Retype word for word the stretch of entries below from the line that has "[3:06.83-3:07.83]" through the line that has "[0:01.00-0:02.00]", and omit the pictures.

--------------------------------------------------

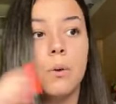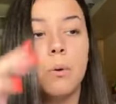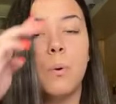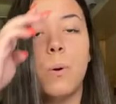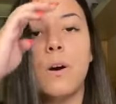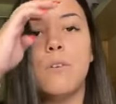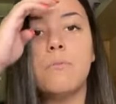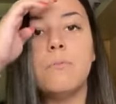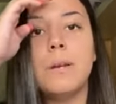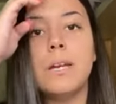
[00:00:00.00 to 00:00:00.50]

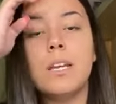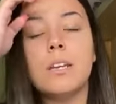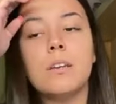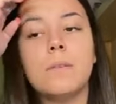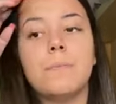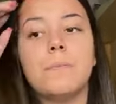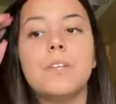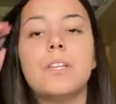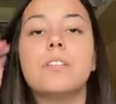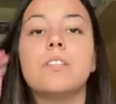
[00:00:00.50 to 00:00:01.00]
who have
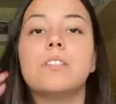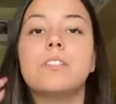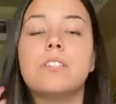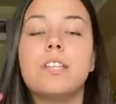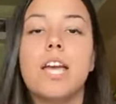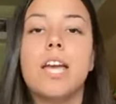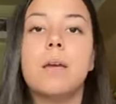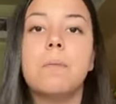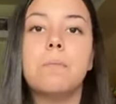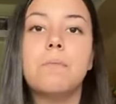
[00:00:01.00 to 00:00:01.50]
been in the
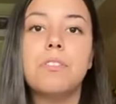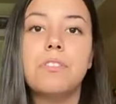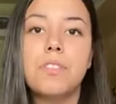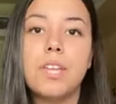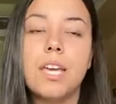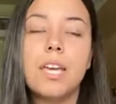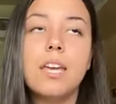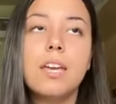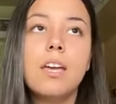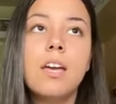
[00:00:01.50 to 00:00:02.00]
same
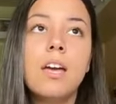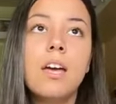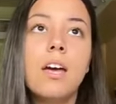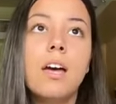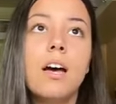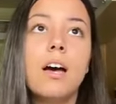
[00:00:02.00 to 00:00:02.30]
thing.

--------------------------------------------------

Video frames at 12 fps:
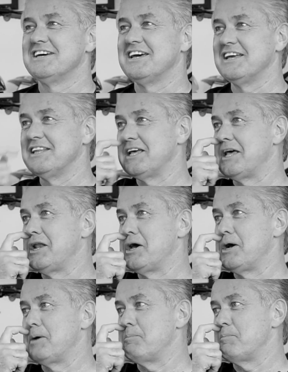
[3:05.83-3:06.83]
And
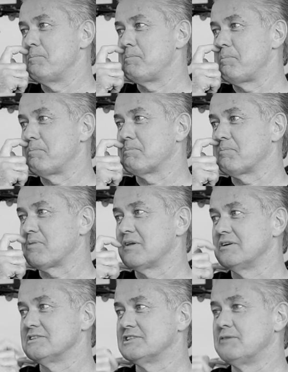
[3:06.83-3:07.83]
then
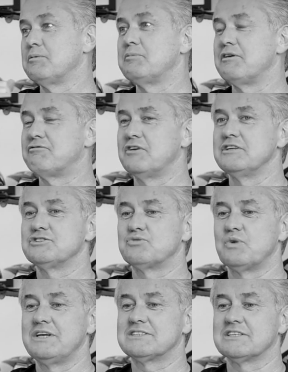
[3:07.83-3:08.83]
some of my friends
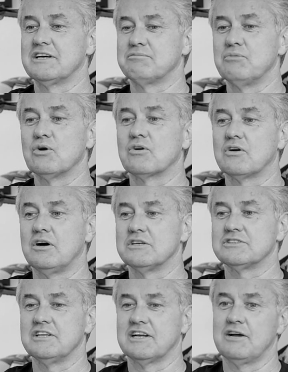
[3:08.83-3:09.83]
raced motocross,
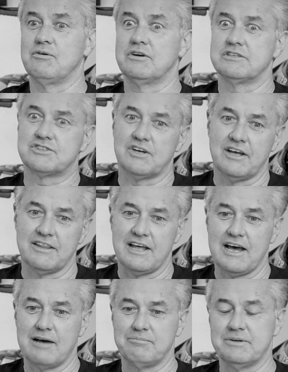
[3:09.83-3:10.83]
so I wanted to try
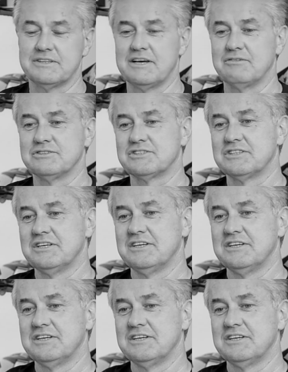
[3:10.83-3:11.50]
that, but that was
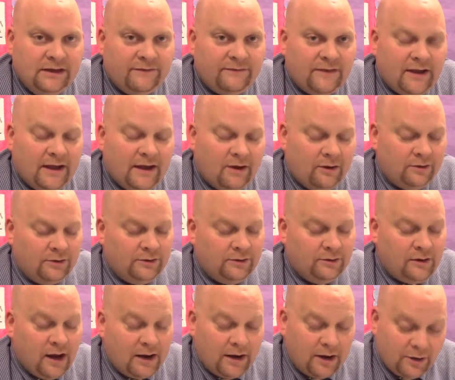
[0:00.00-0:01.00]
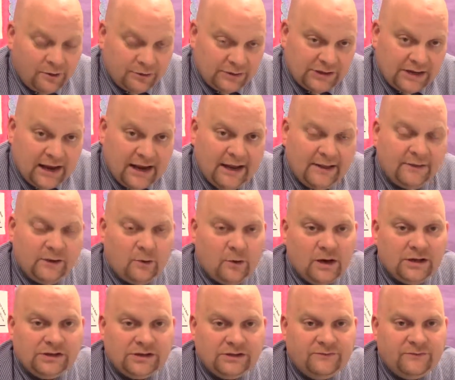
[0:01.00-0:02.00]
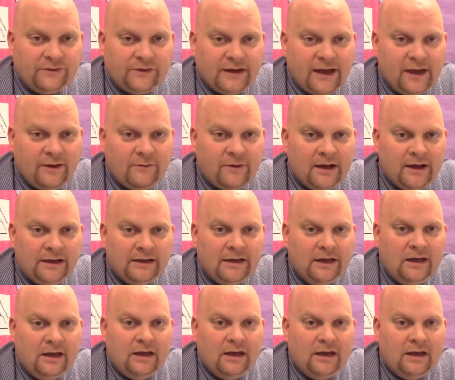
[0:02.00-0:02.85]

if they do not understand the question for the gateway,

--------------------------------------------------

RESPONSE TO THE TASK
[3:06.83-3:07.83]
then
[3:07.83-3:08.83]
some of my friends
[3:08.83-3:09.83]
raced motocross,
[3:09.83-3:10.83]
so I wanted to try
[3:10.83-3:11.50]
that, but that was
[0:00.00-0:01.00]
[0:01.00-0:02.00]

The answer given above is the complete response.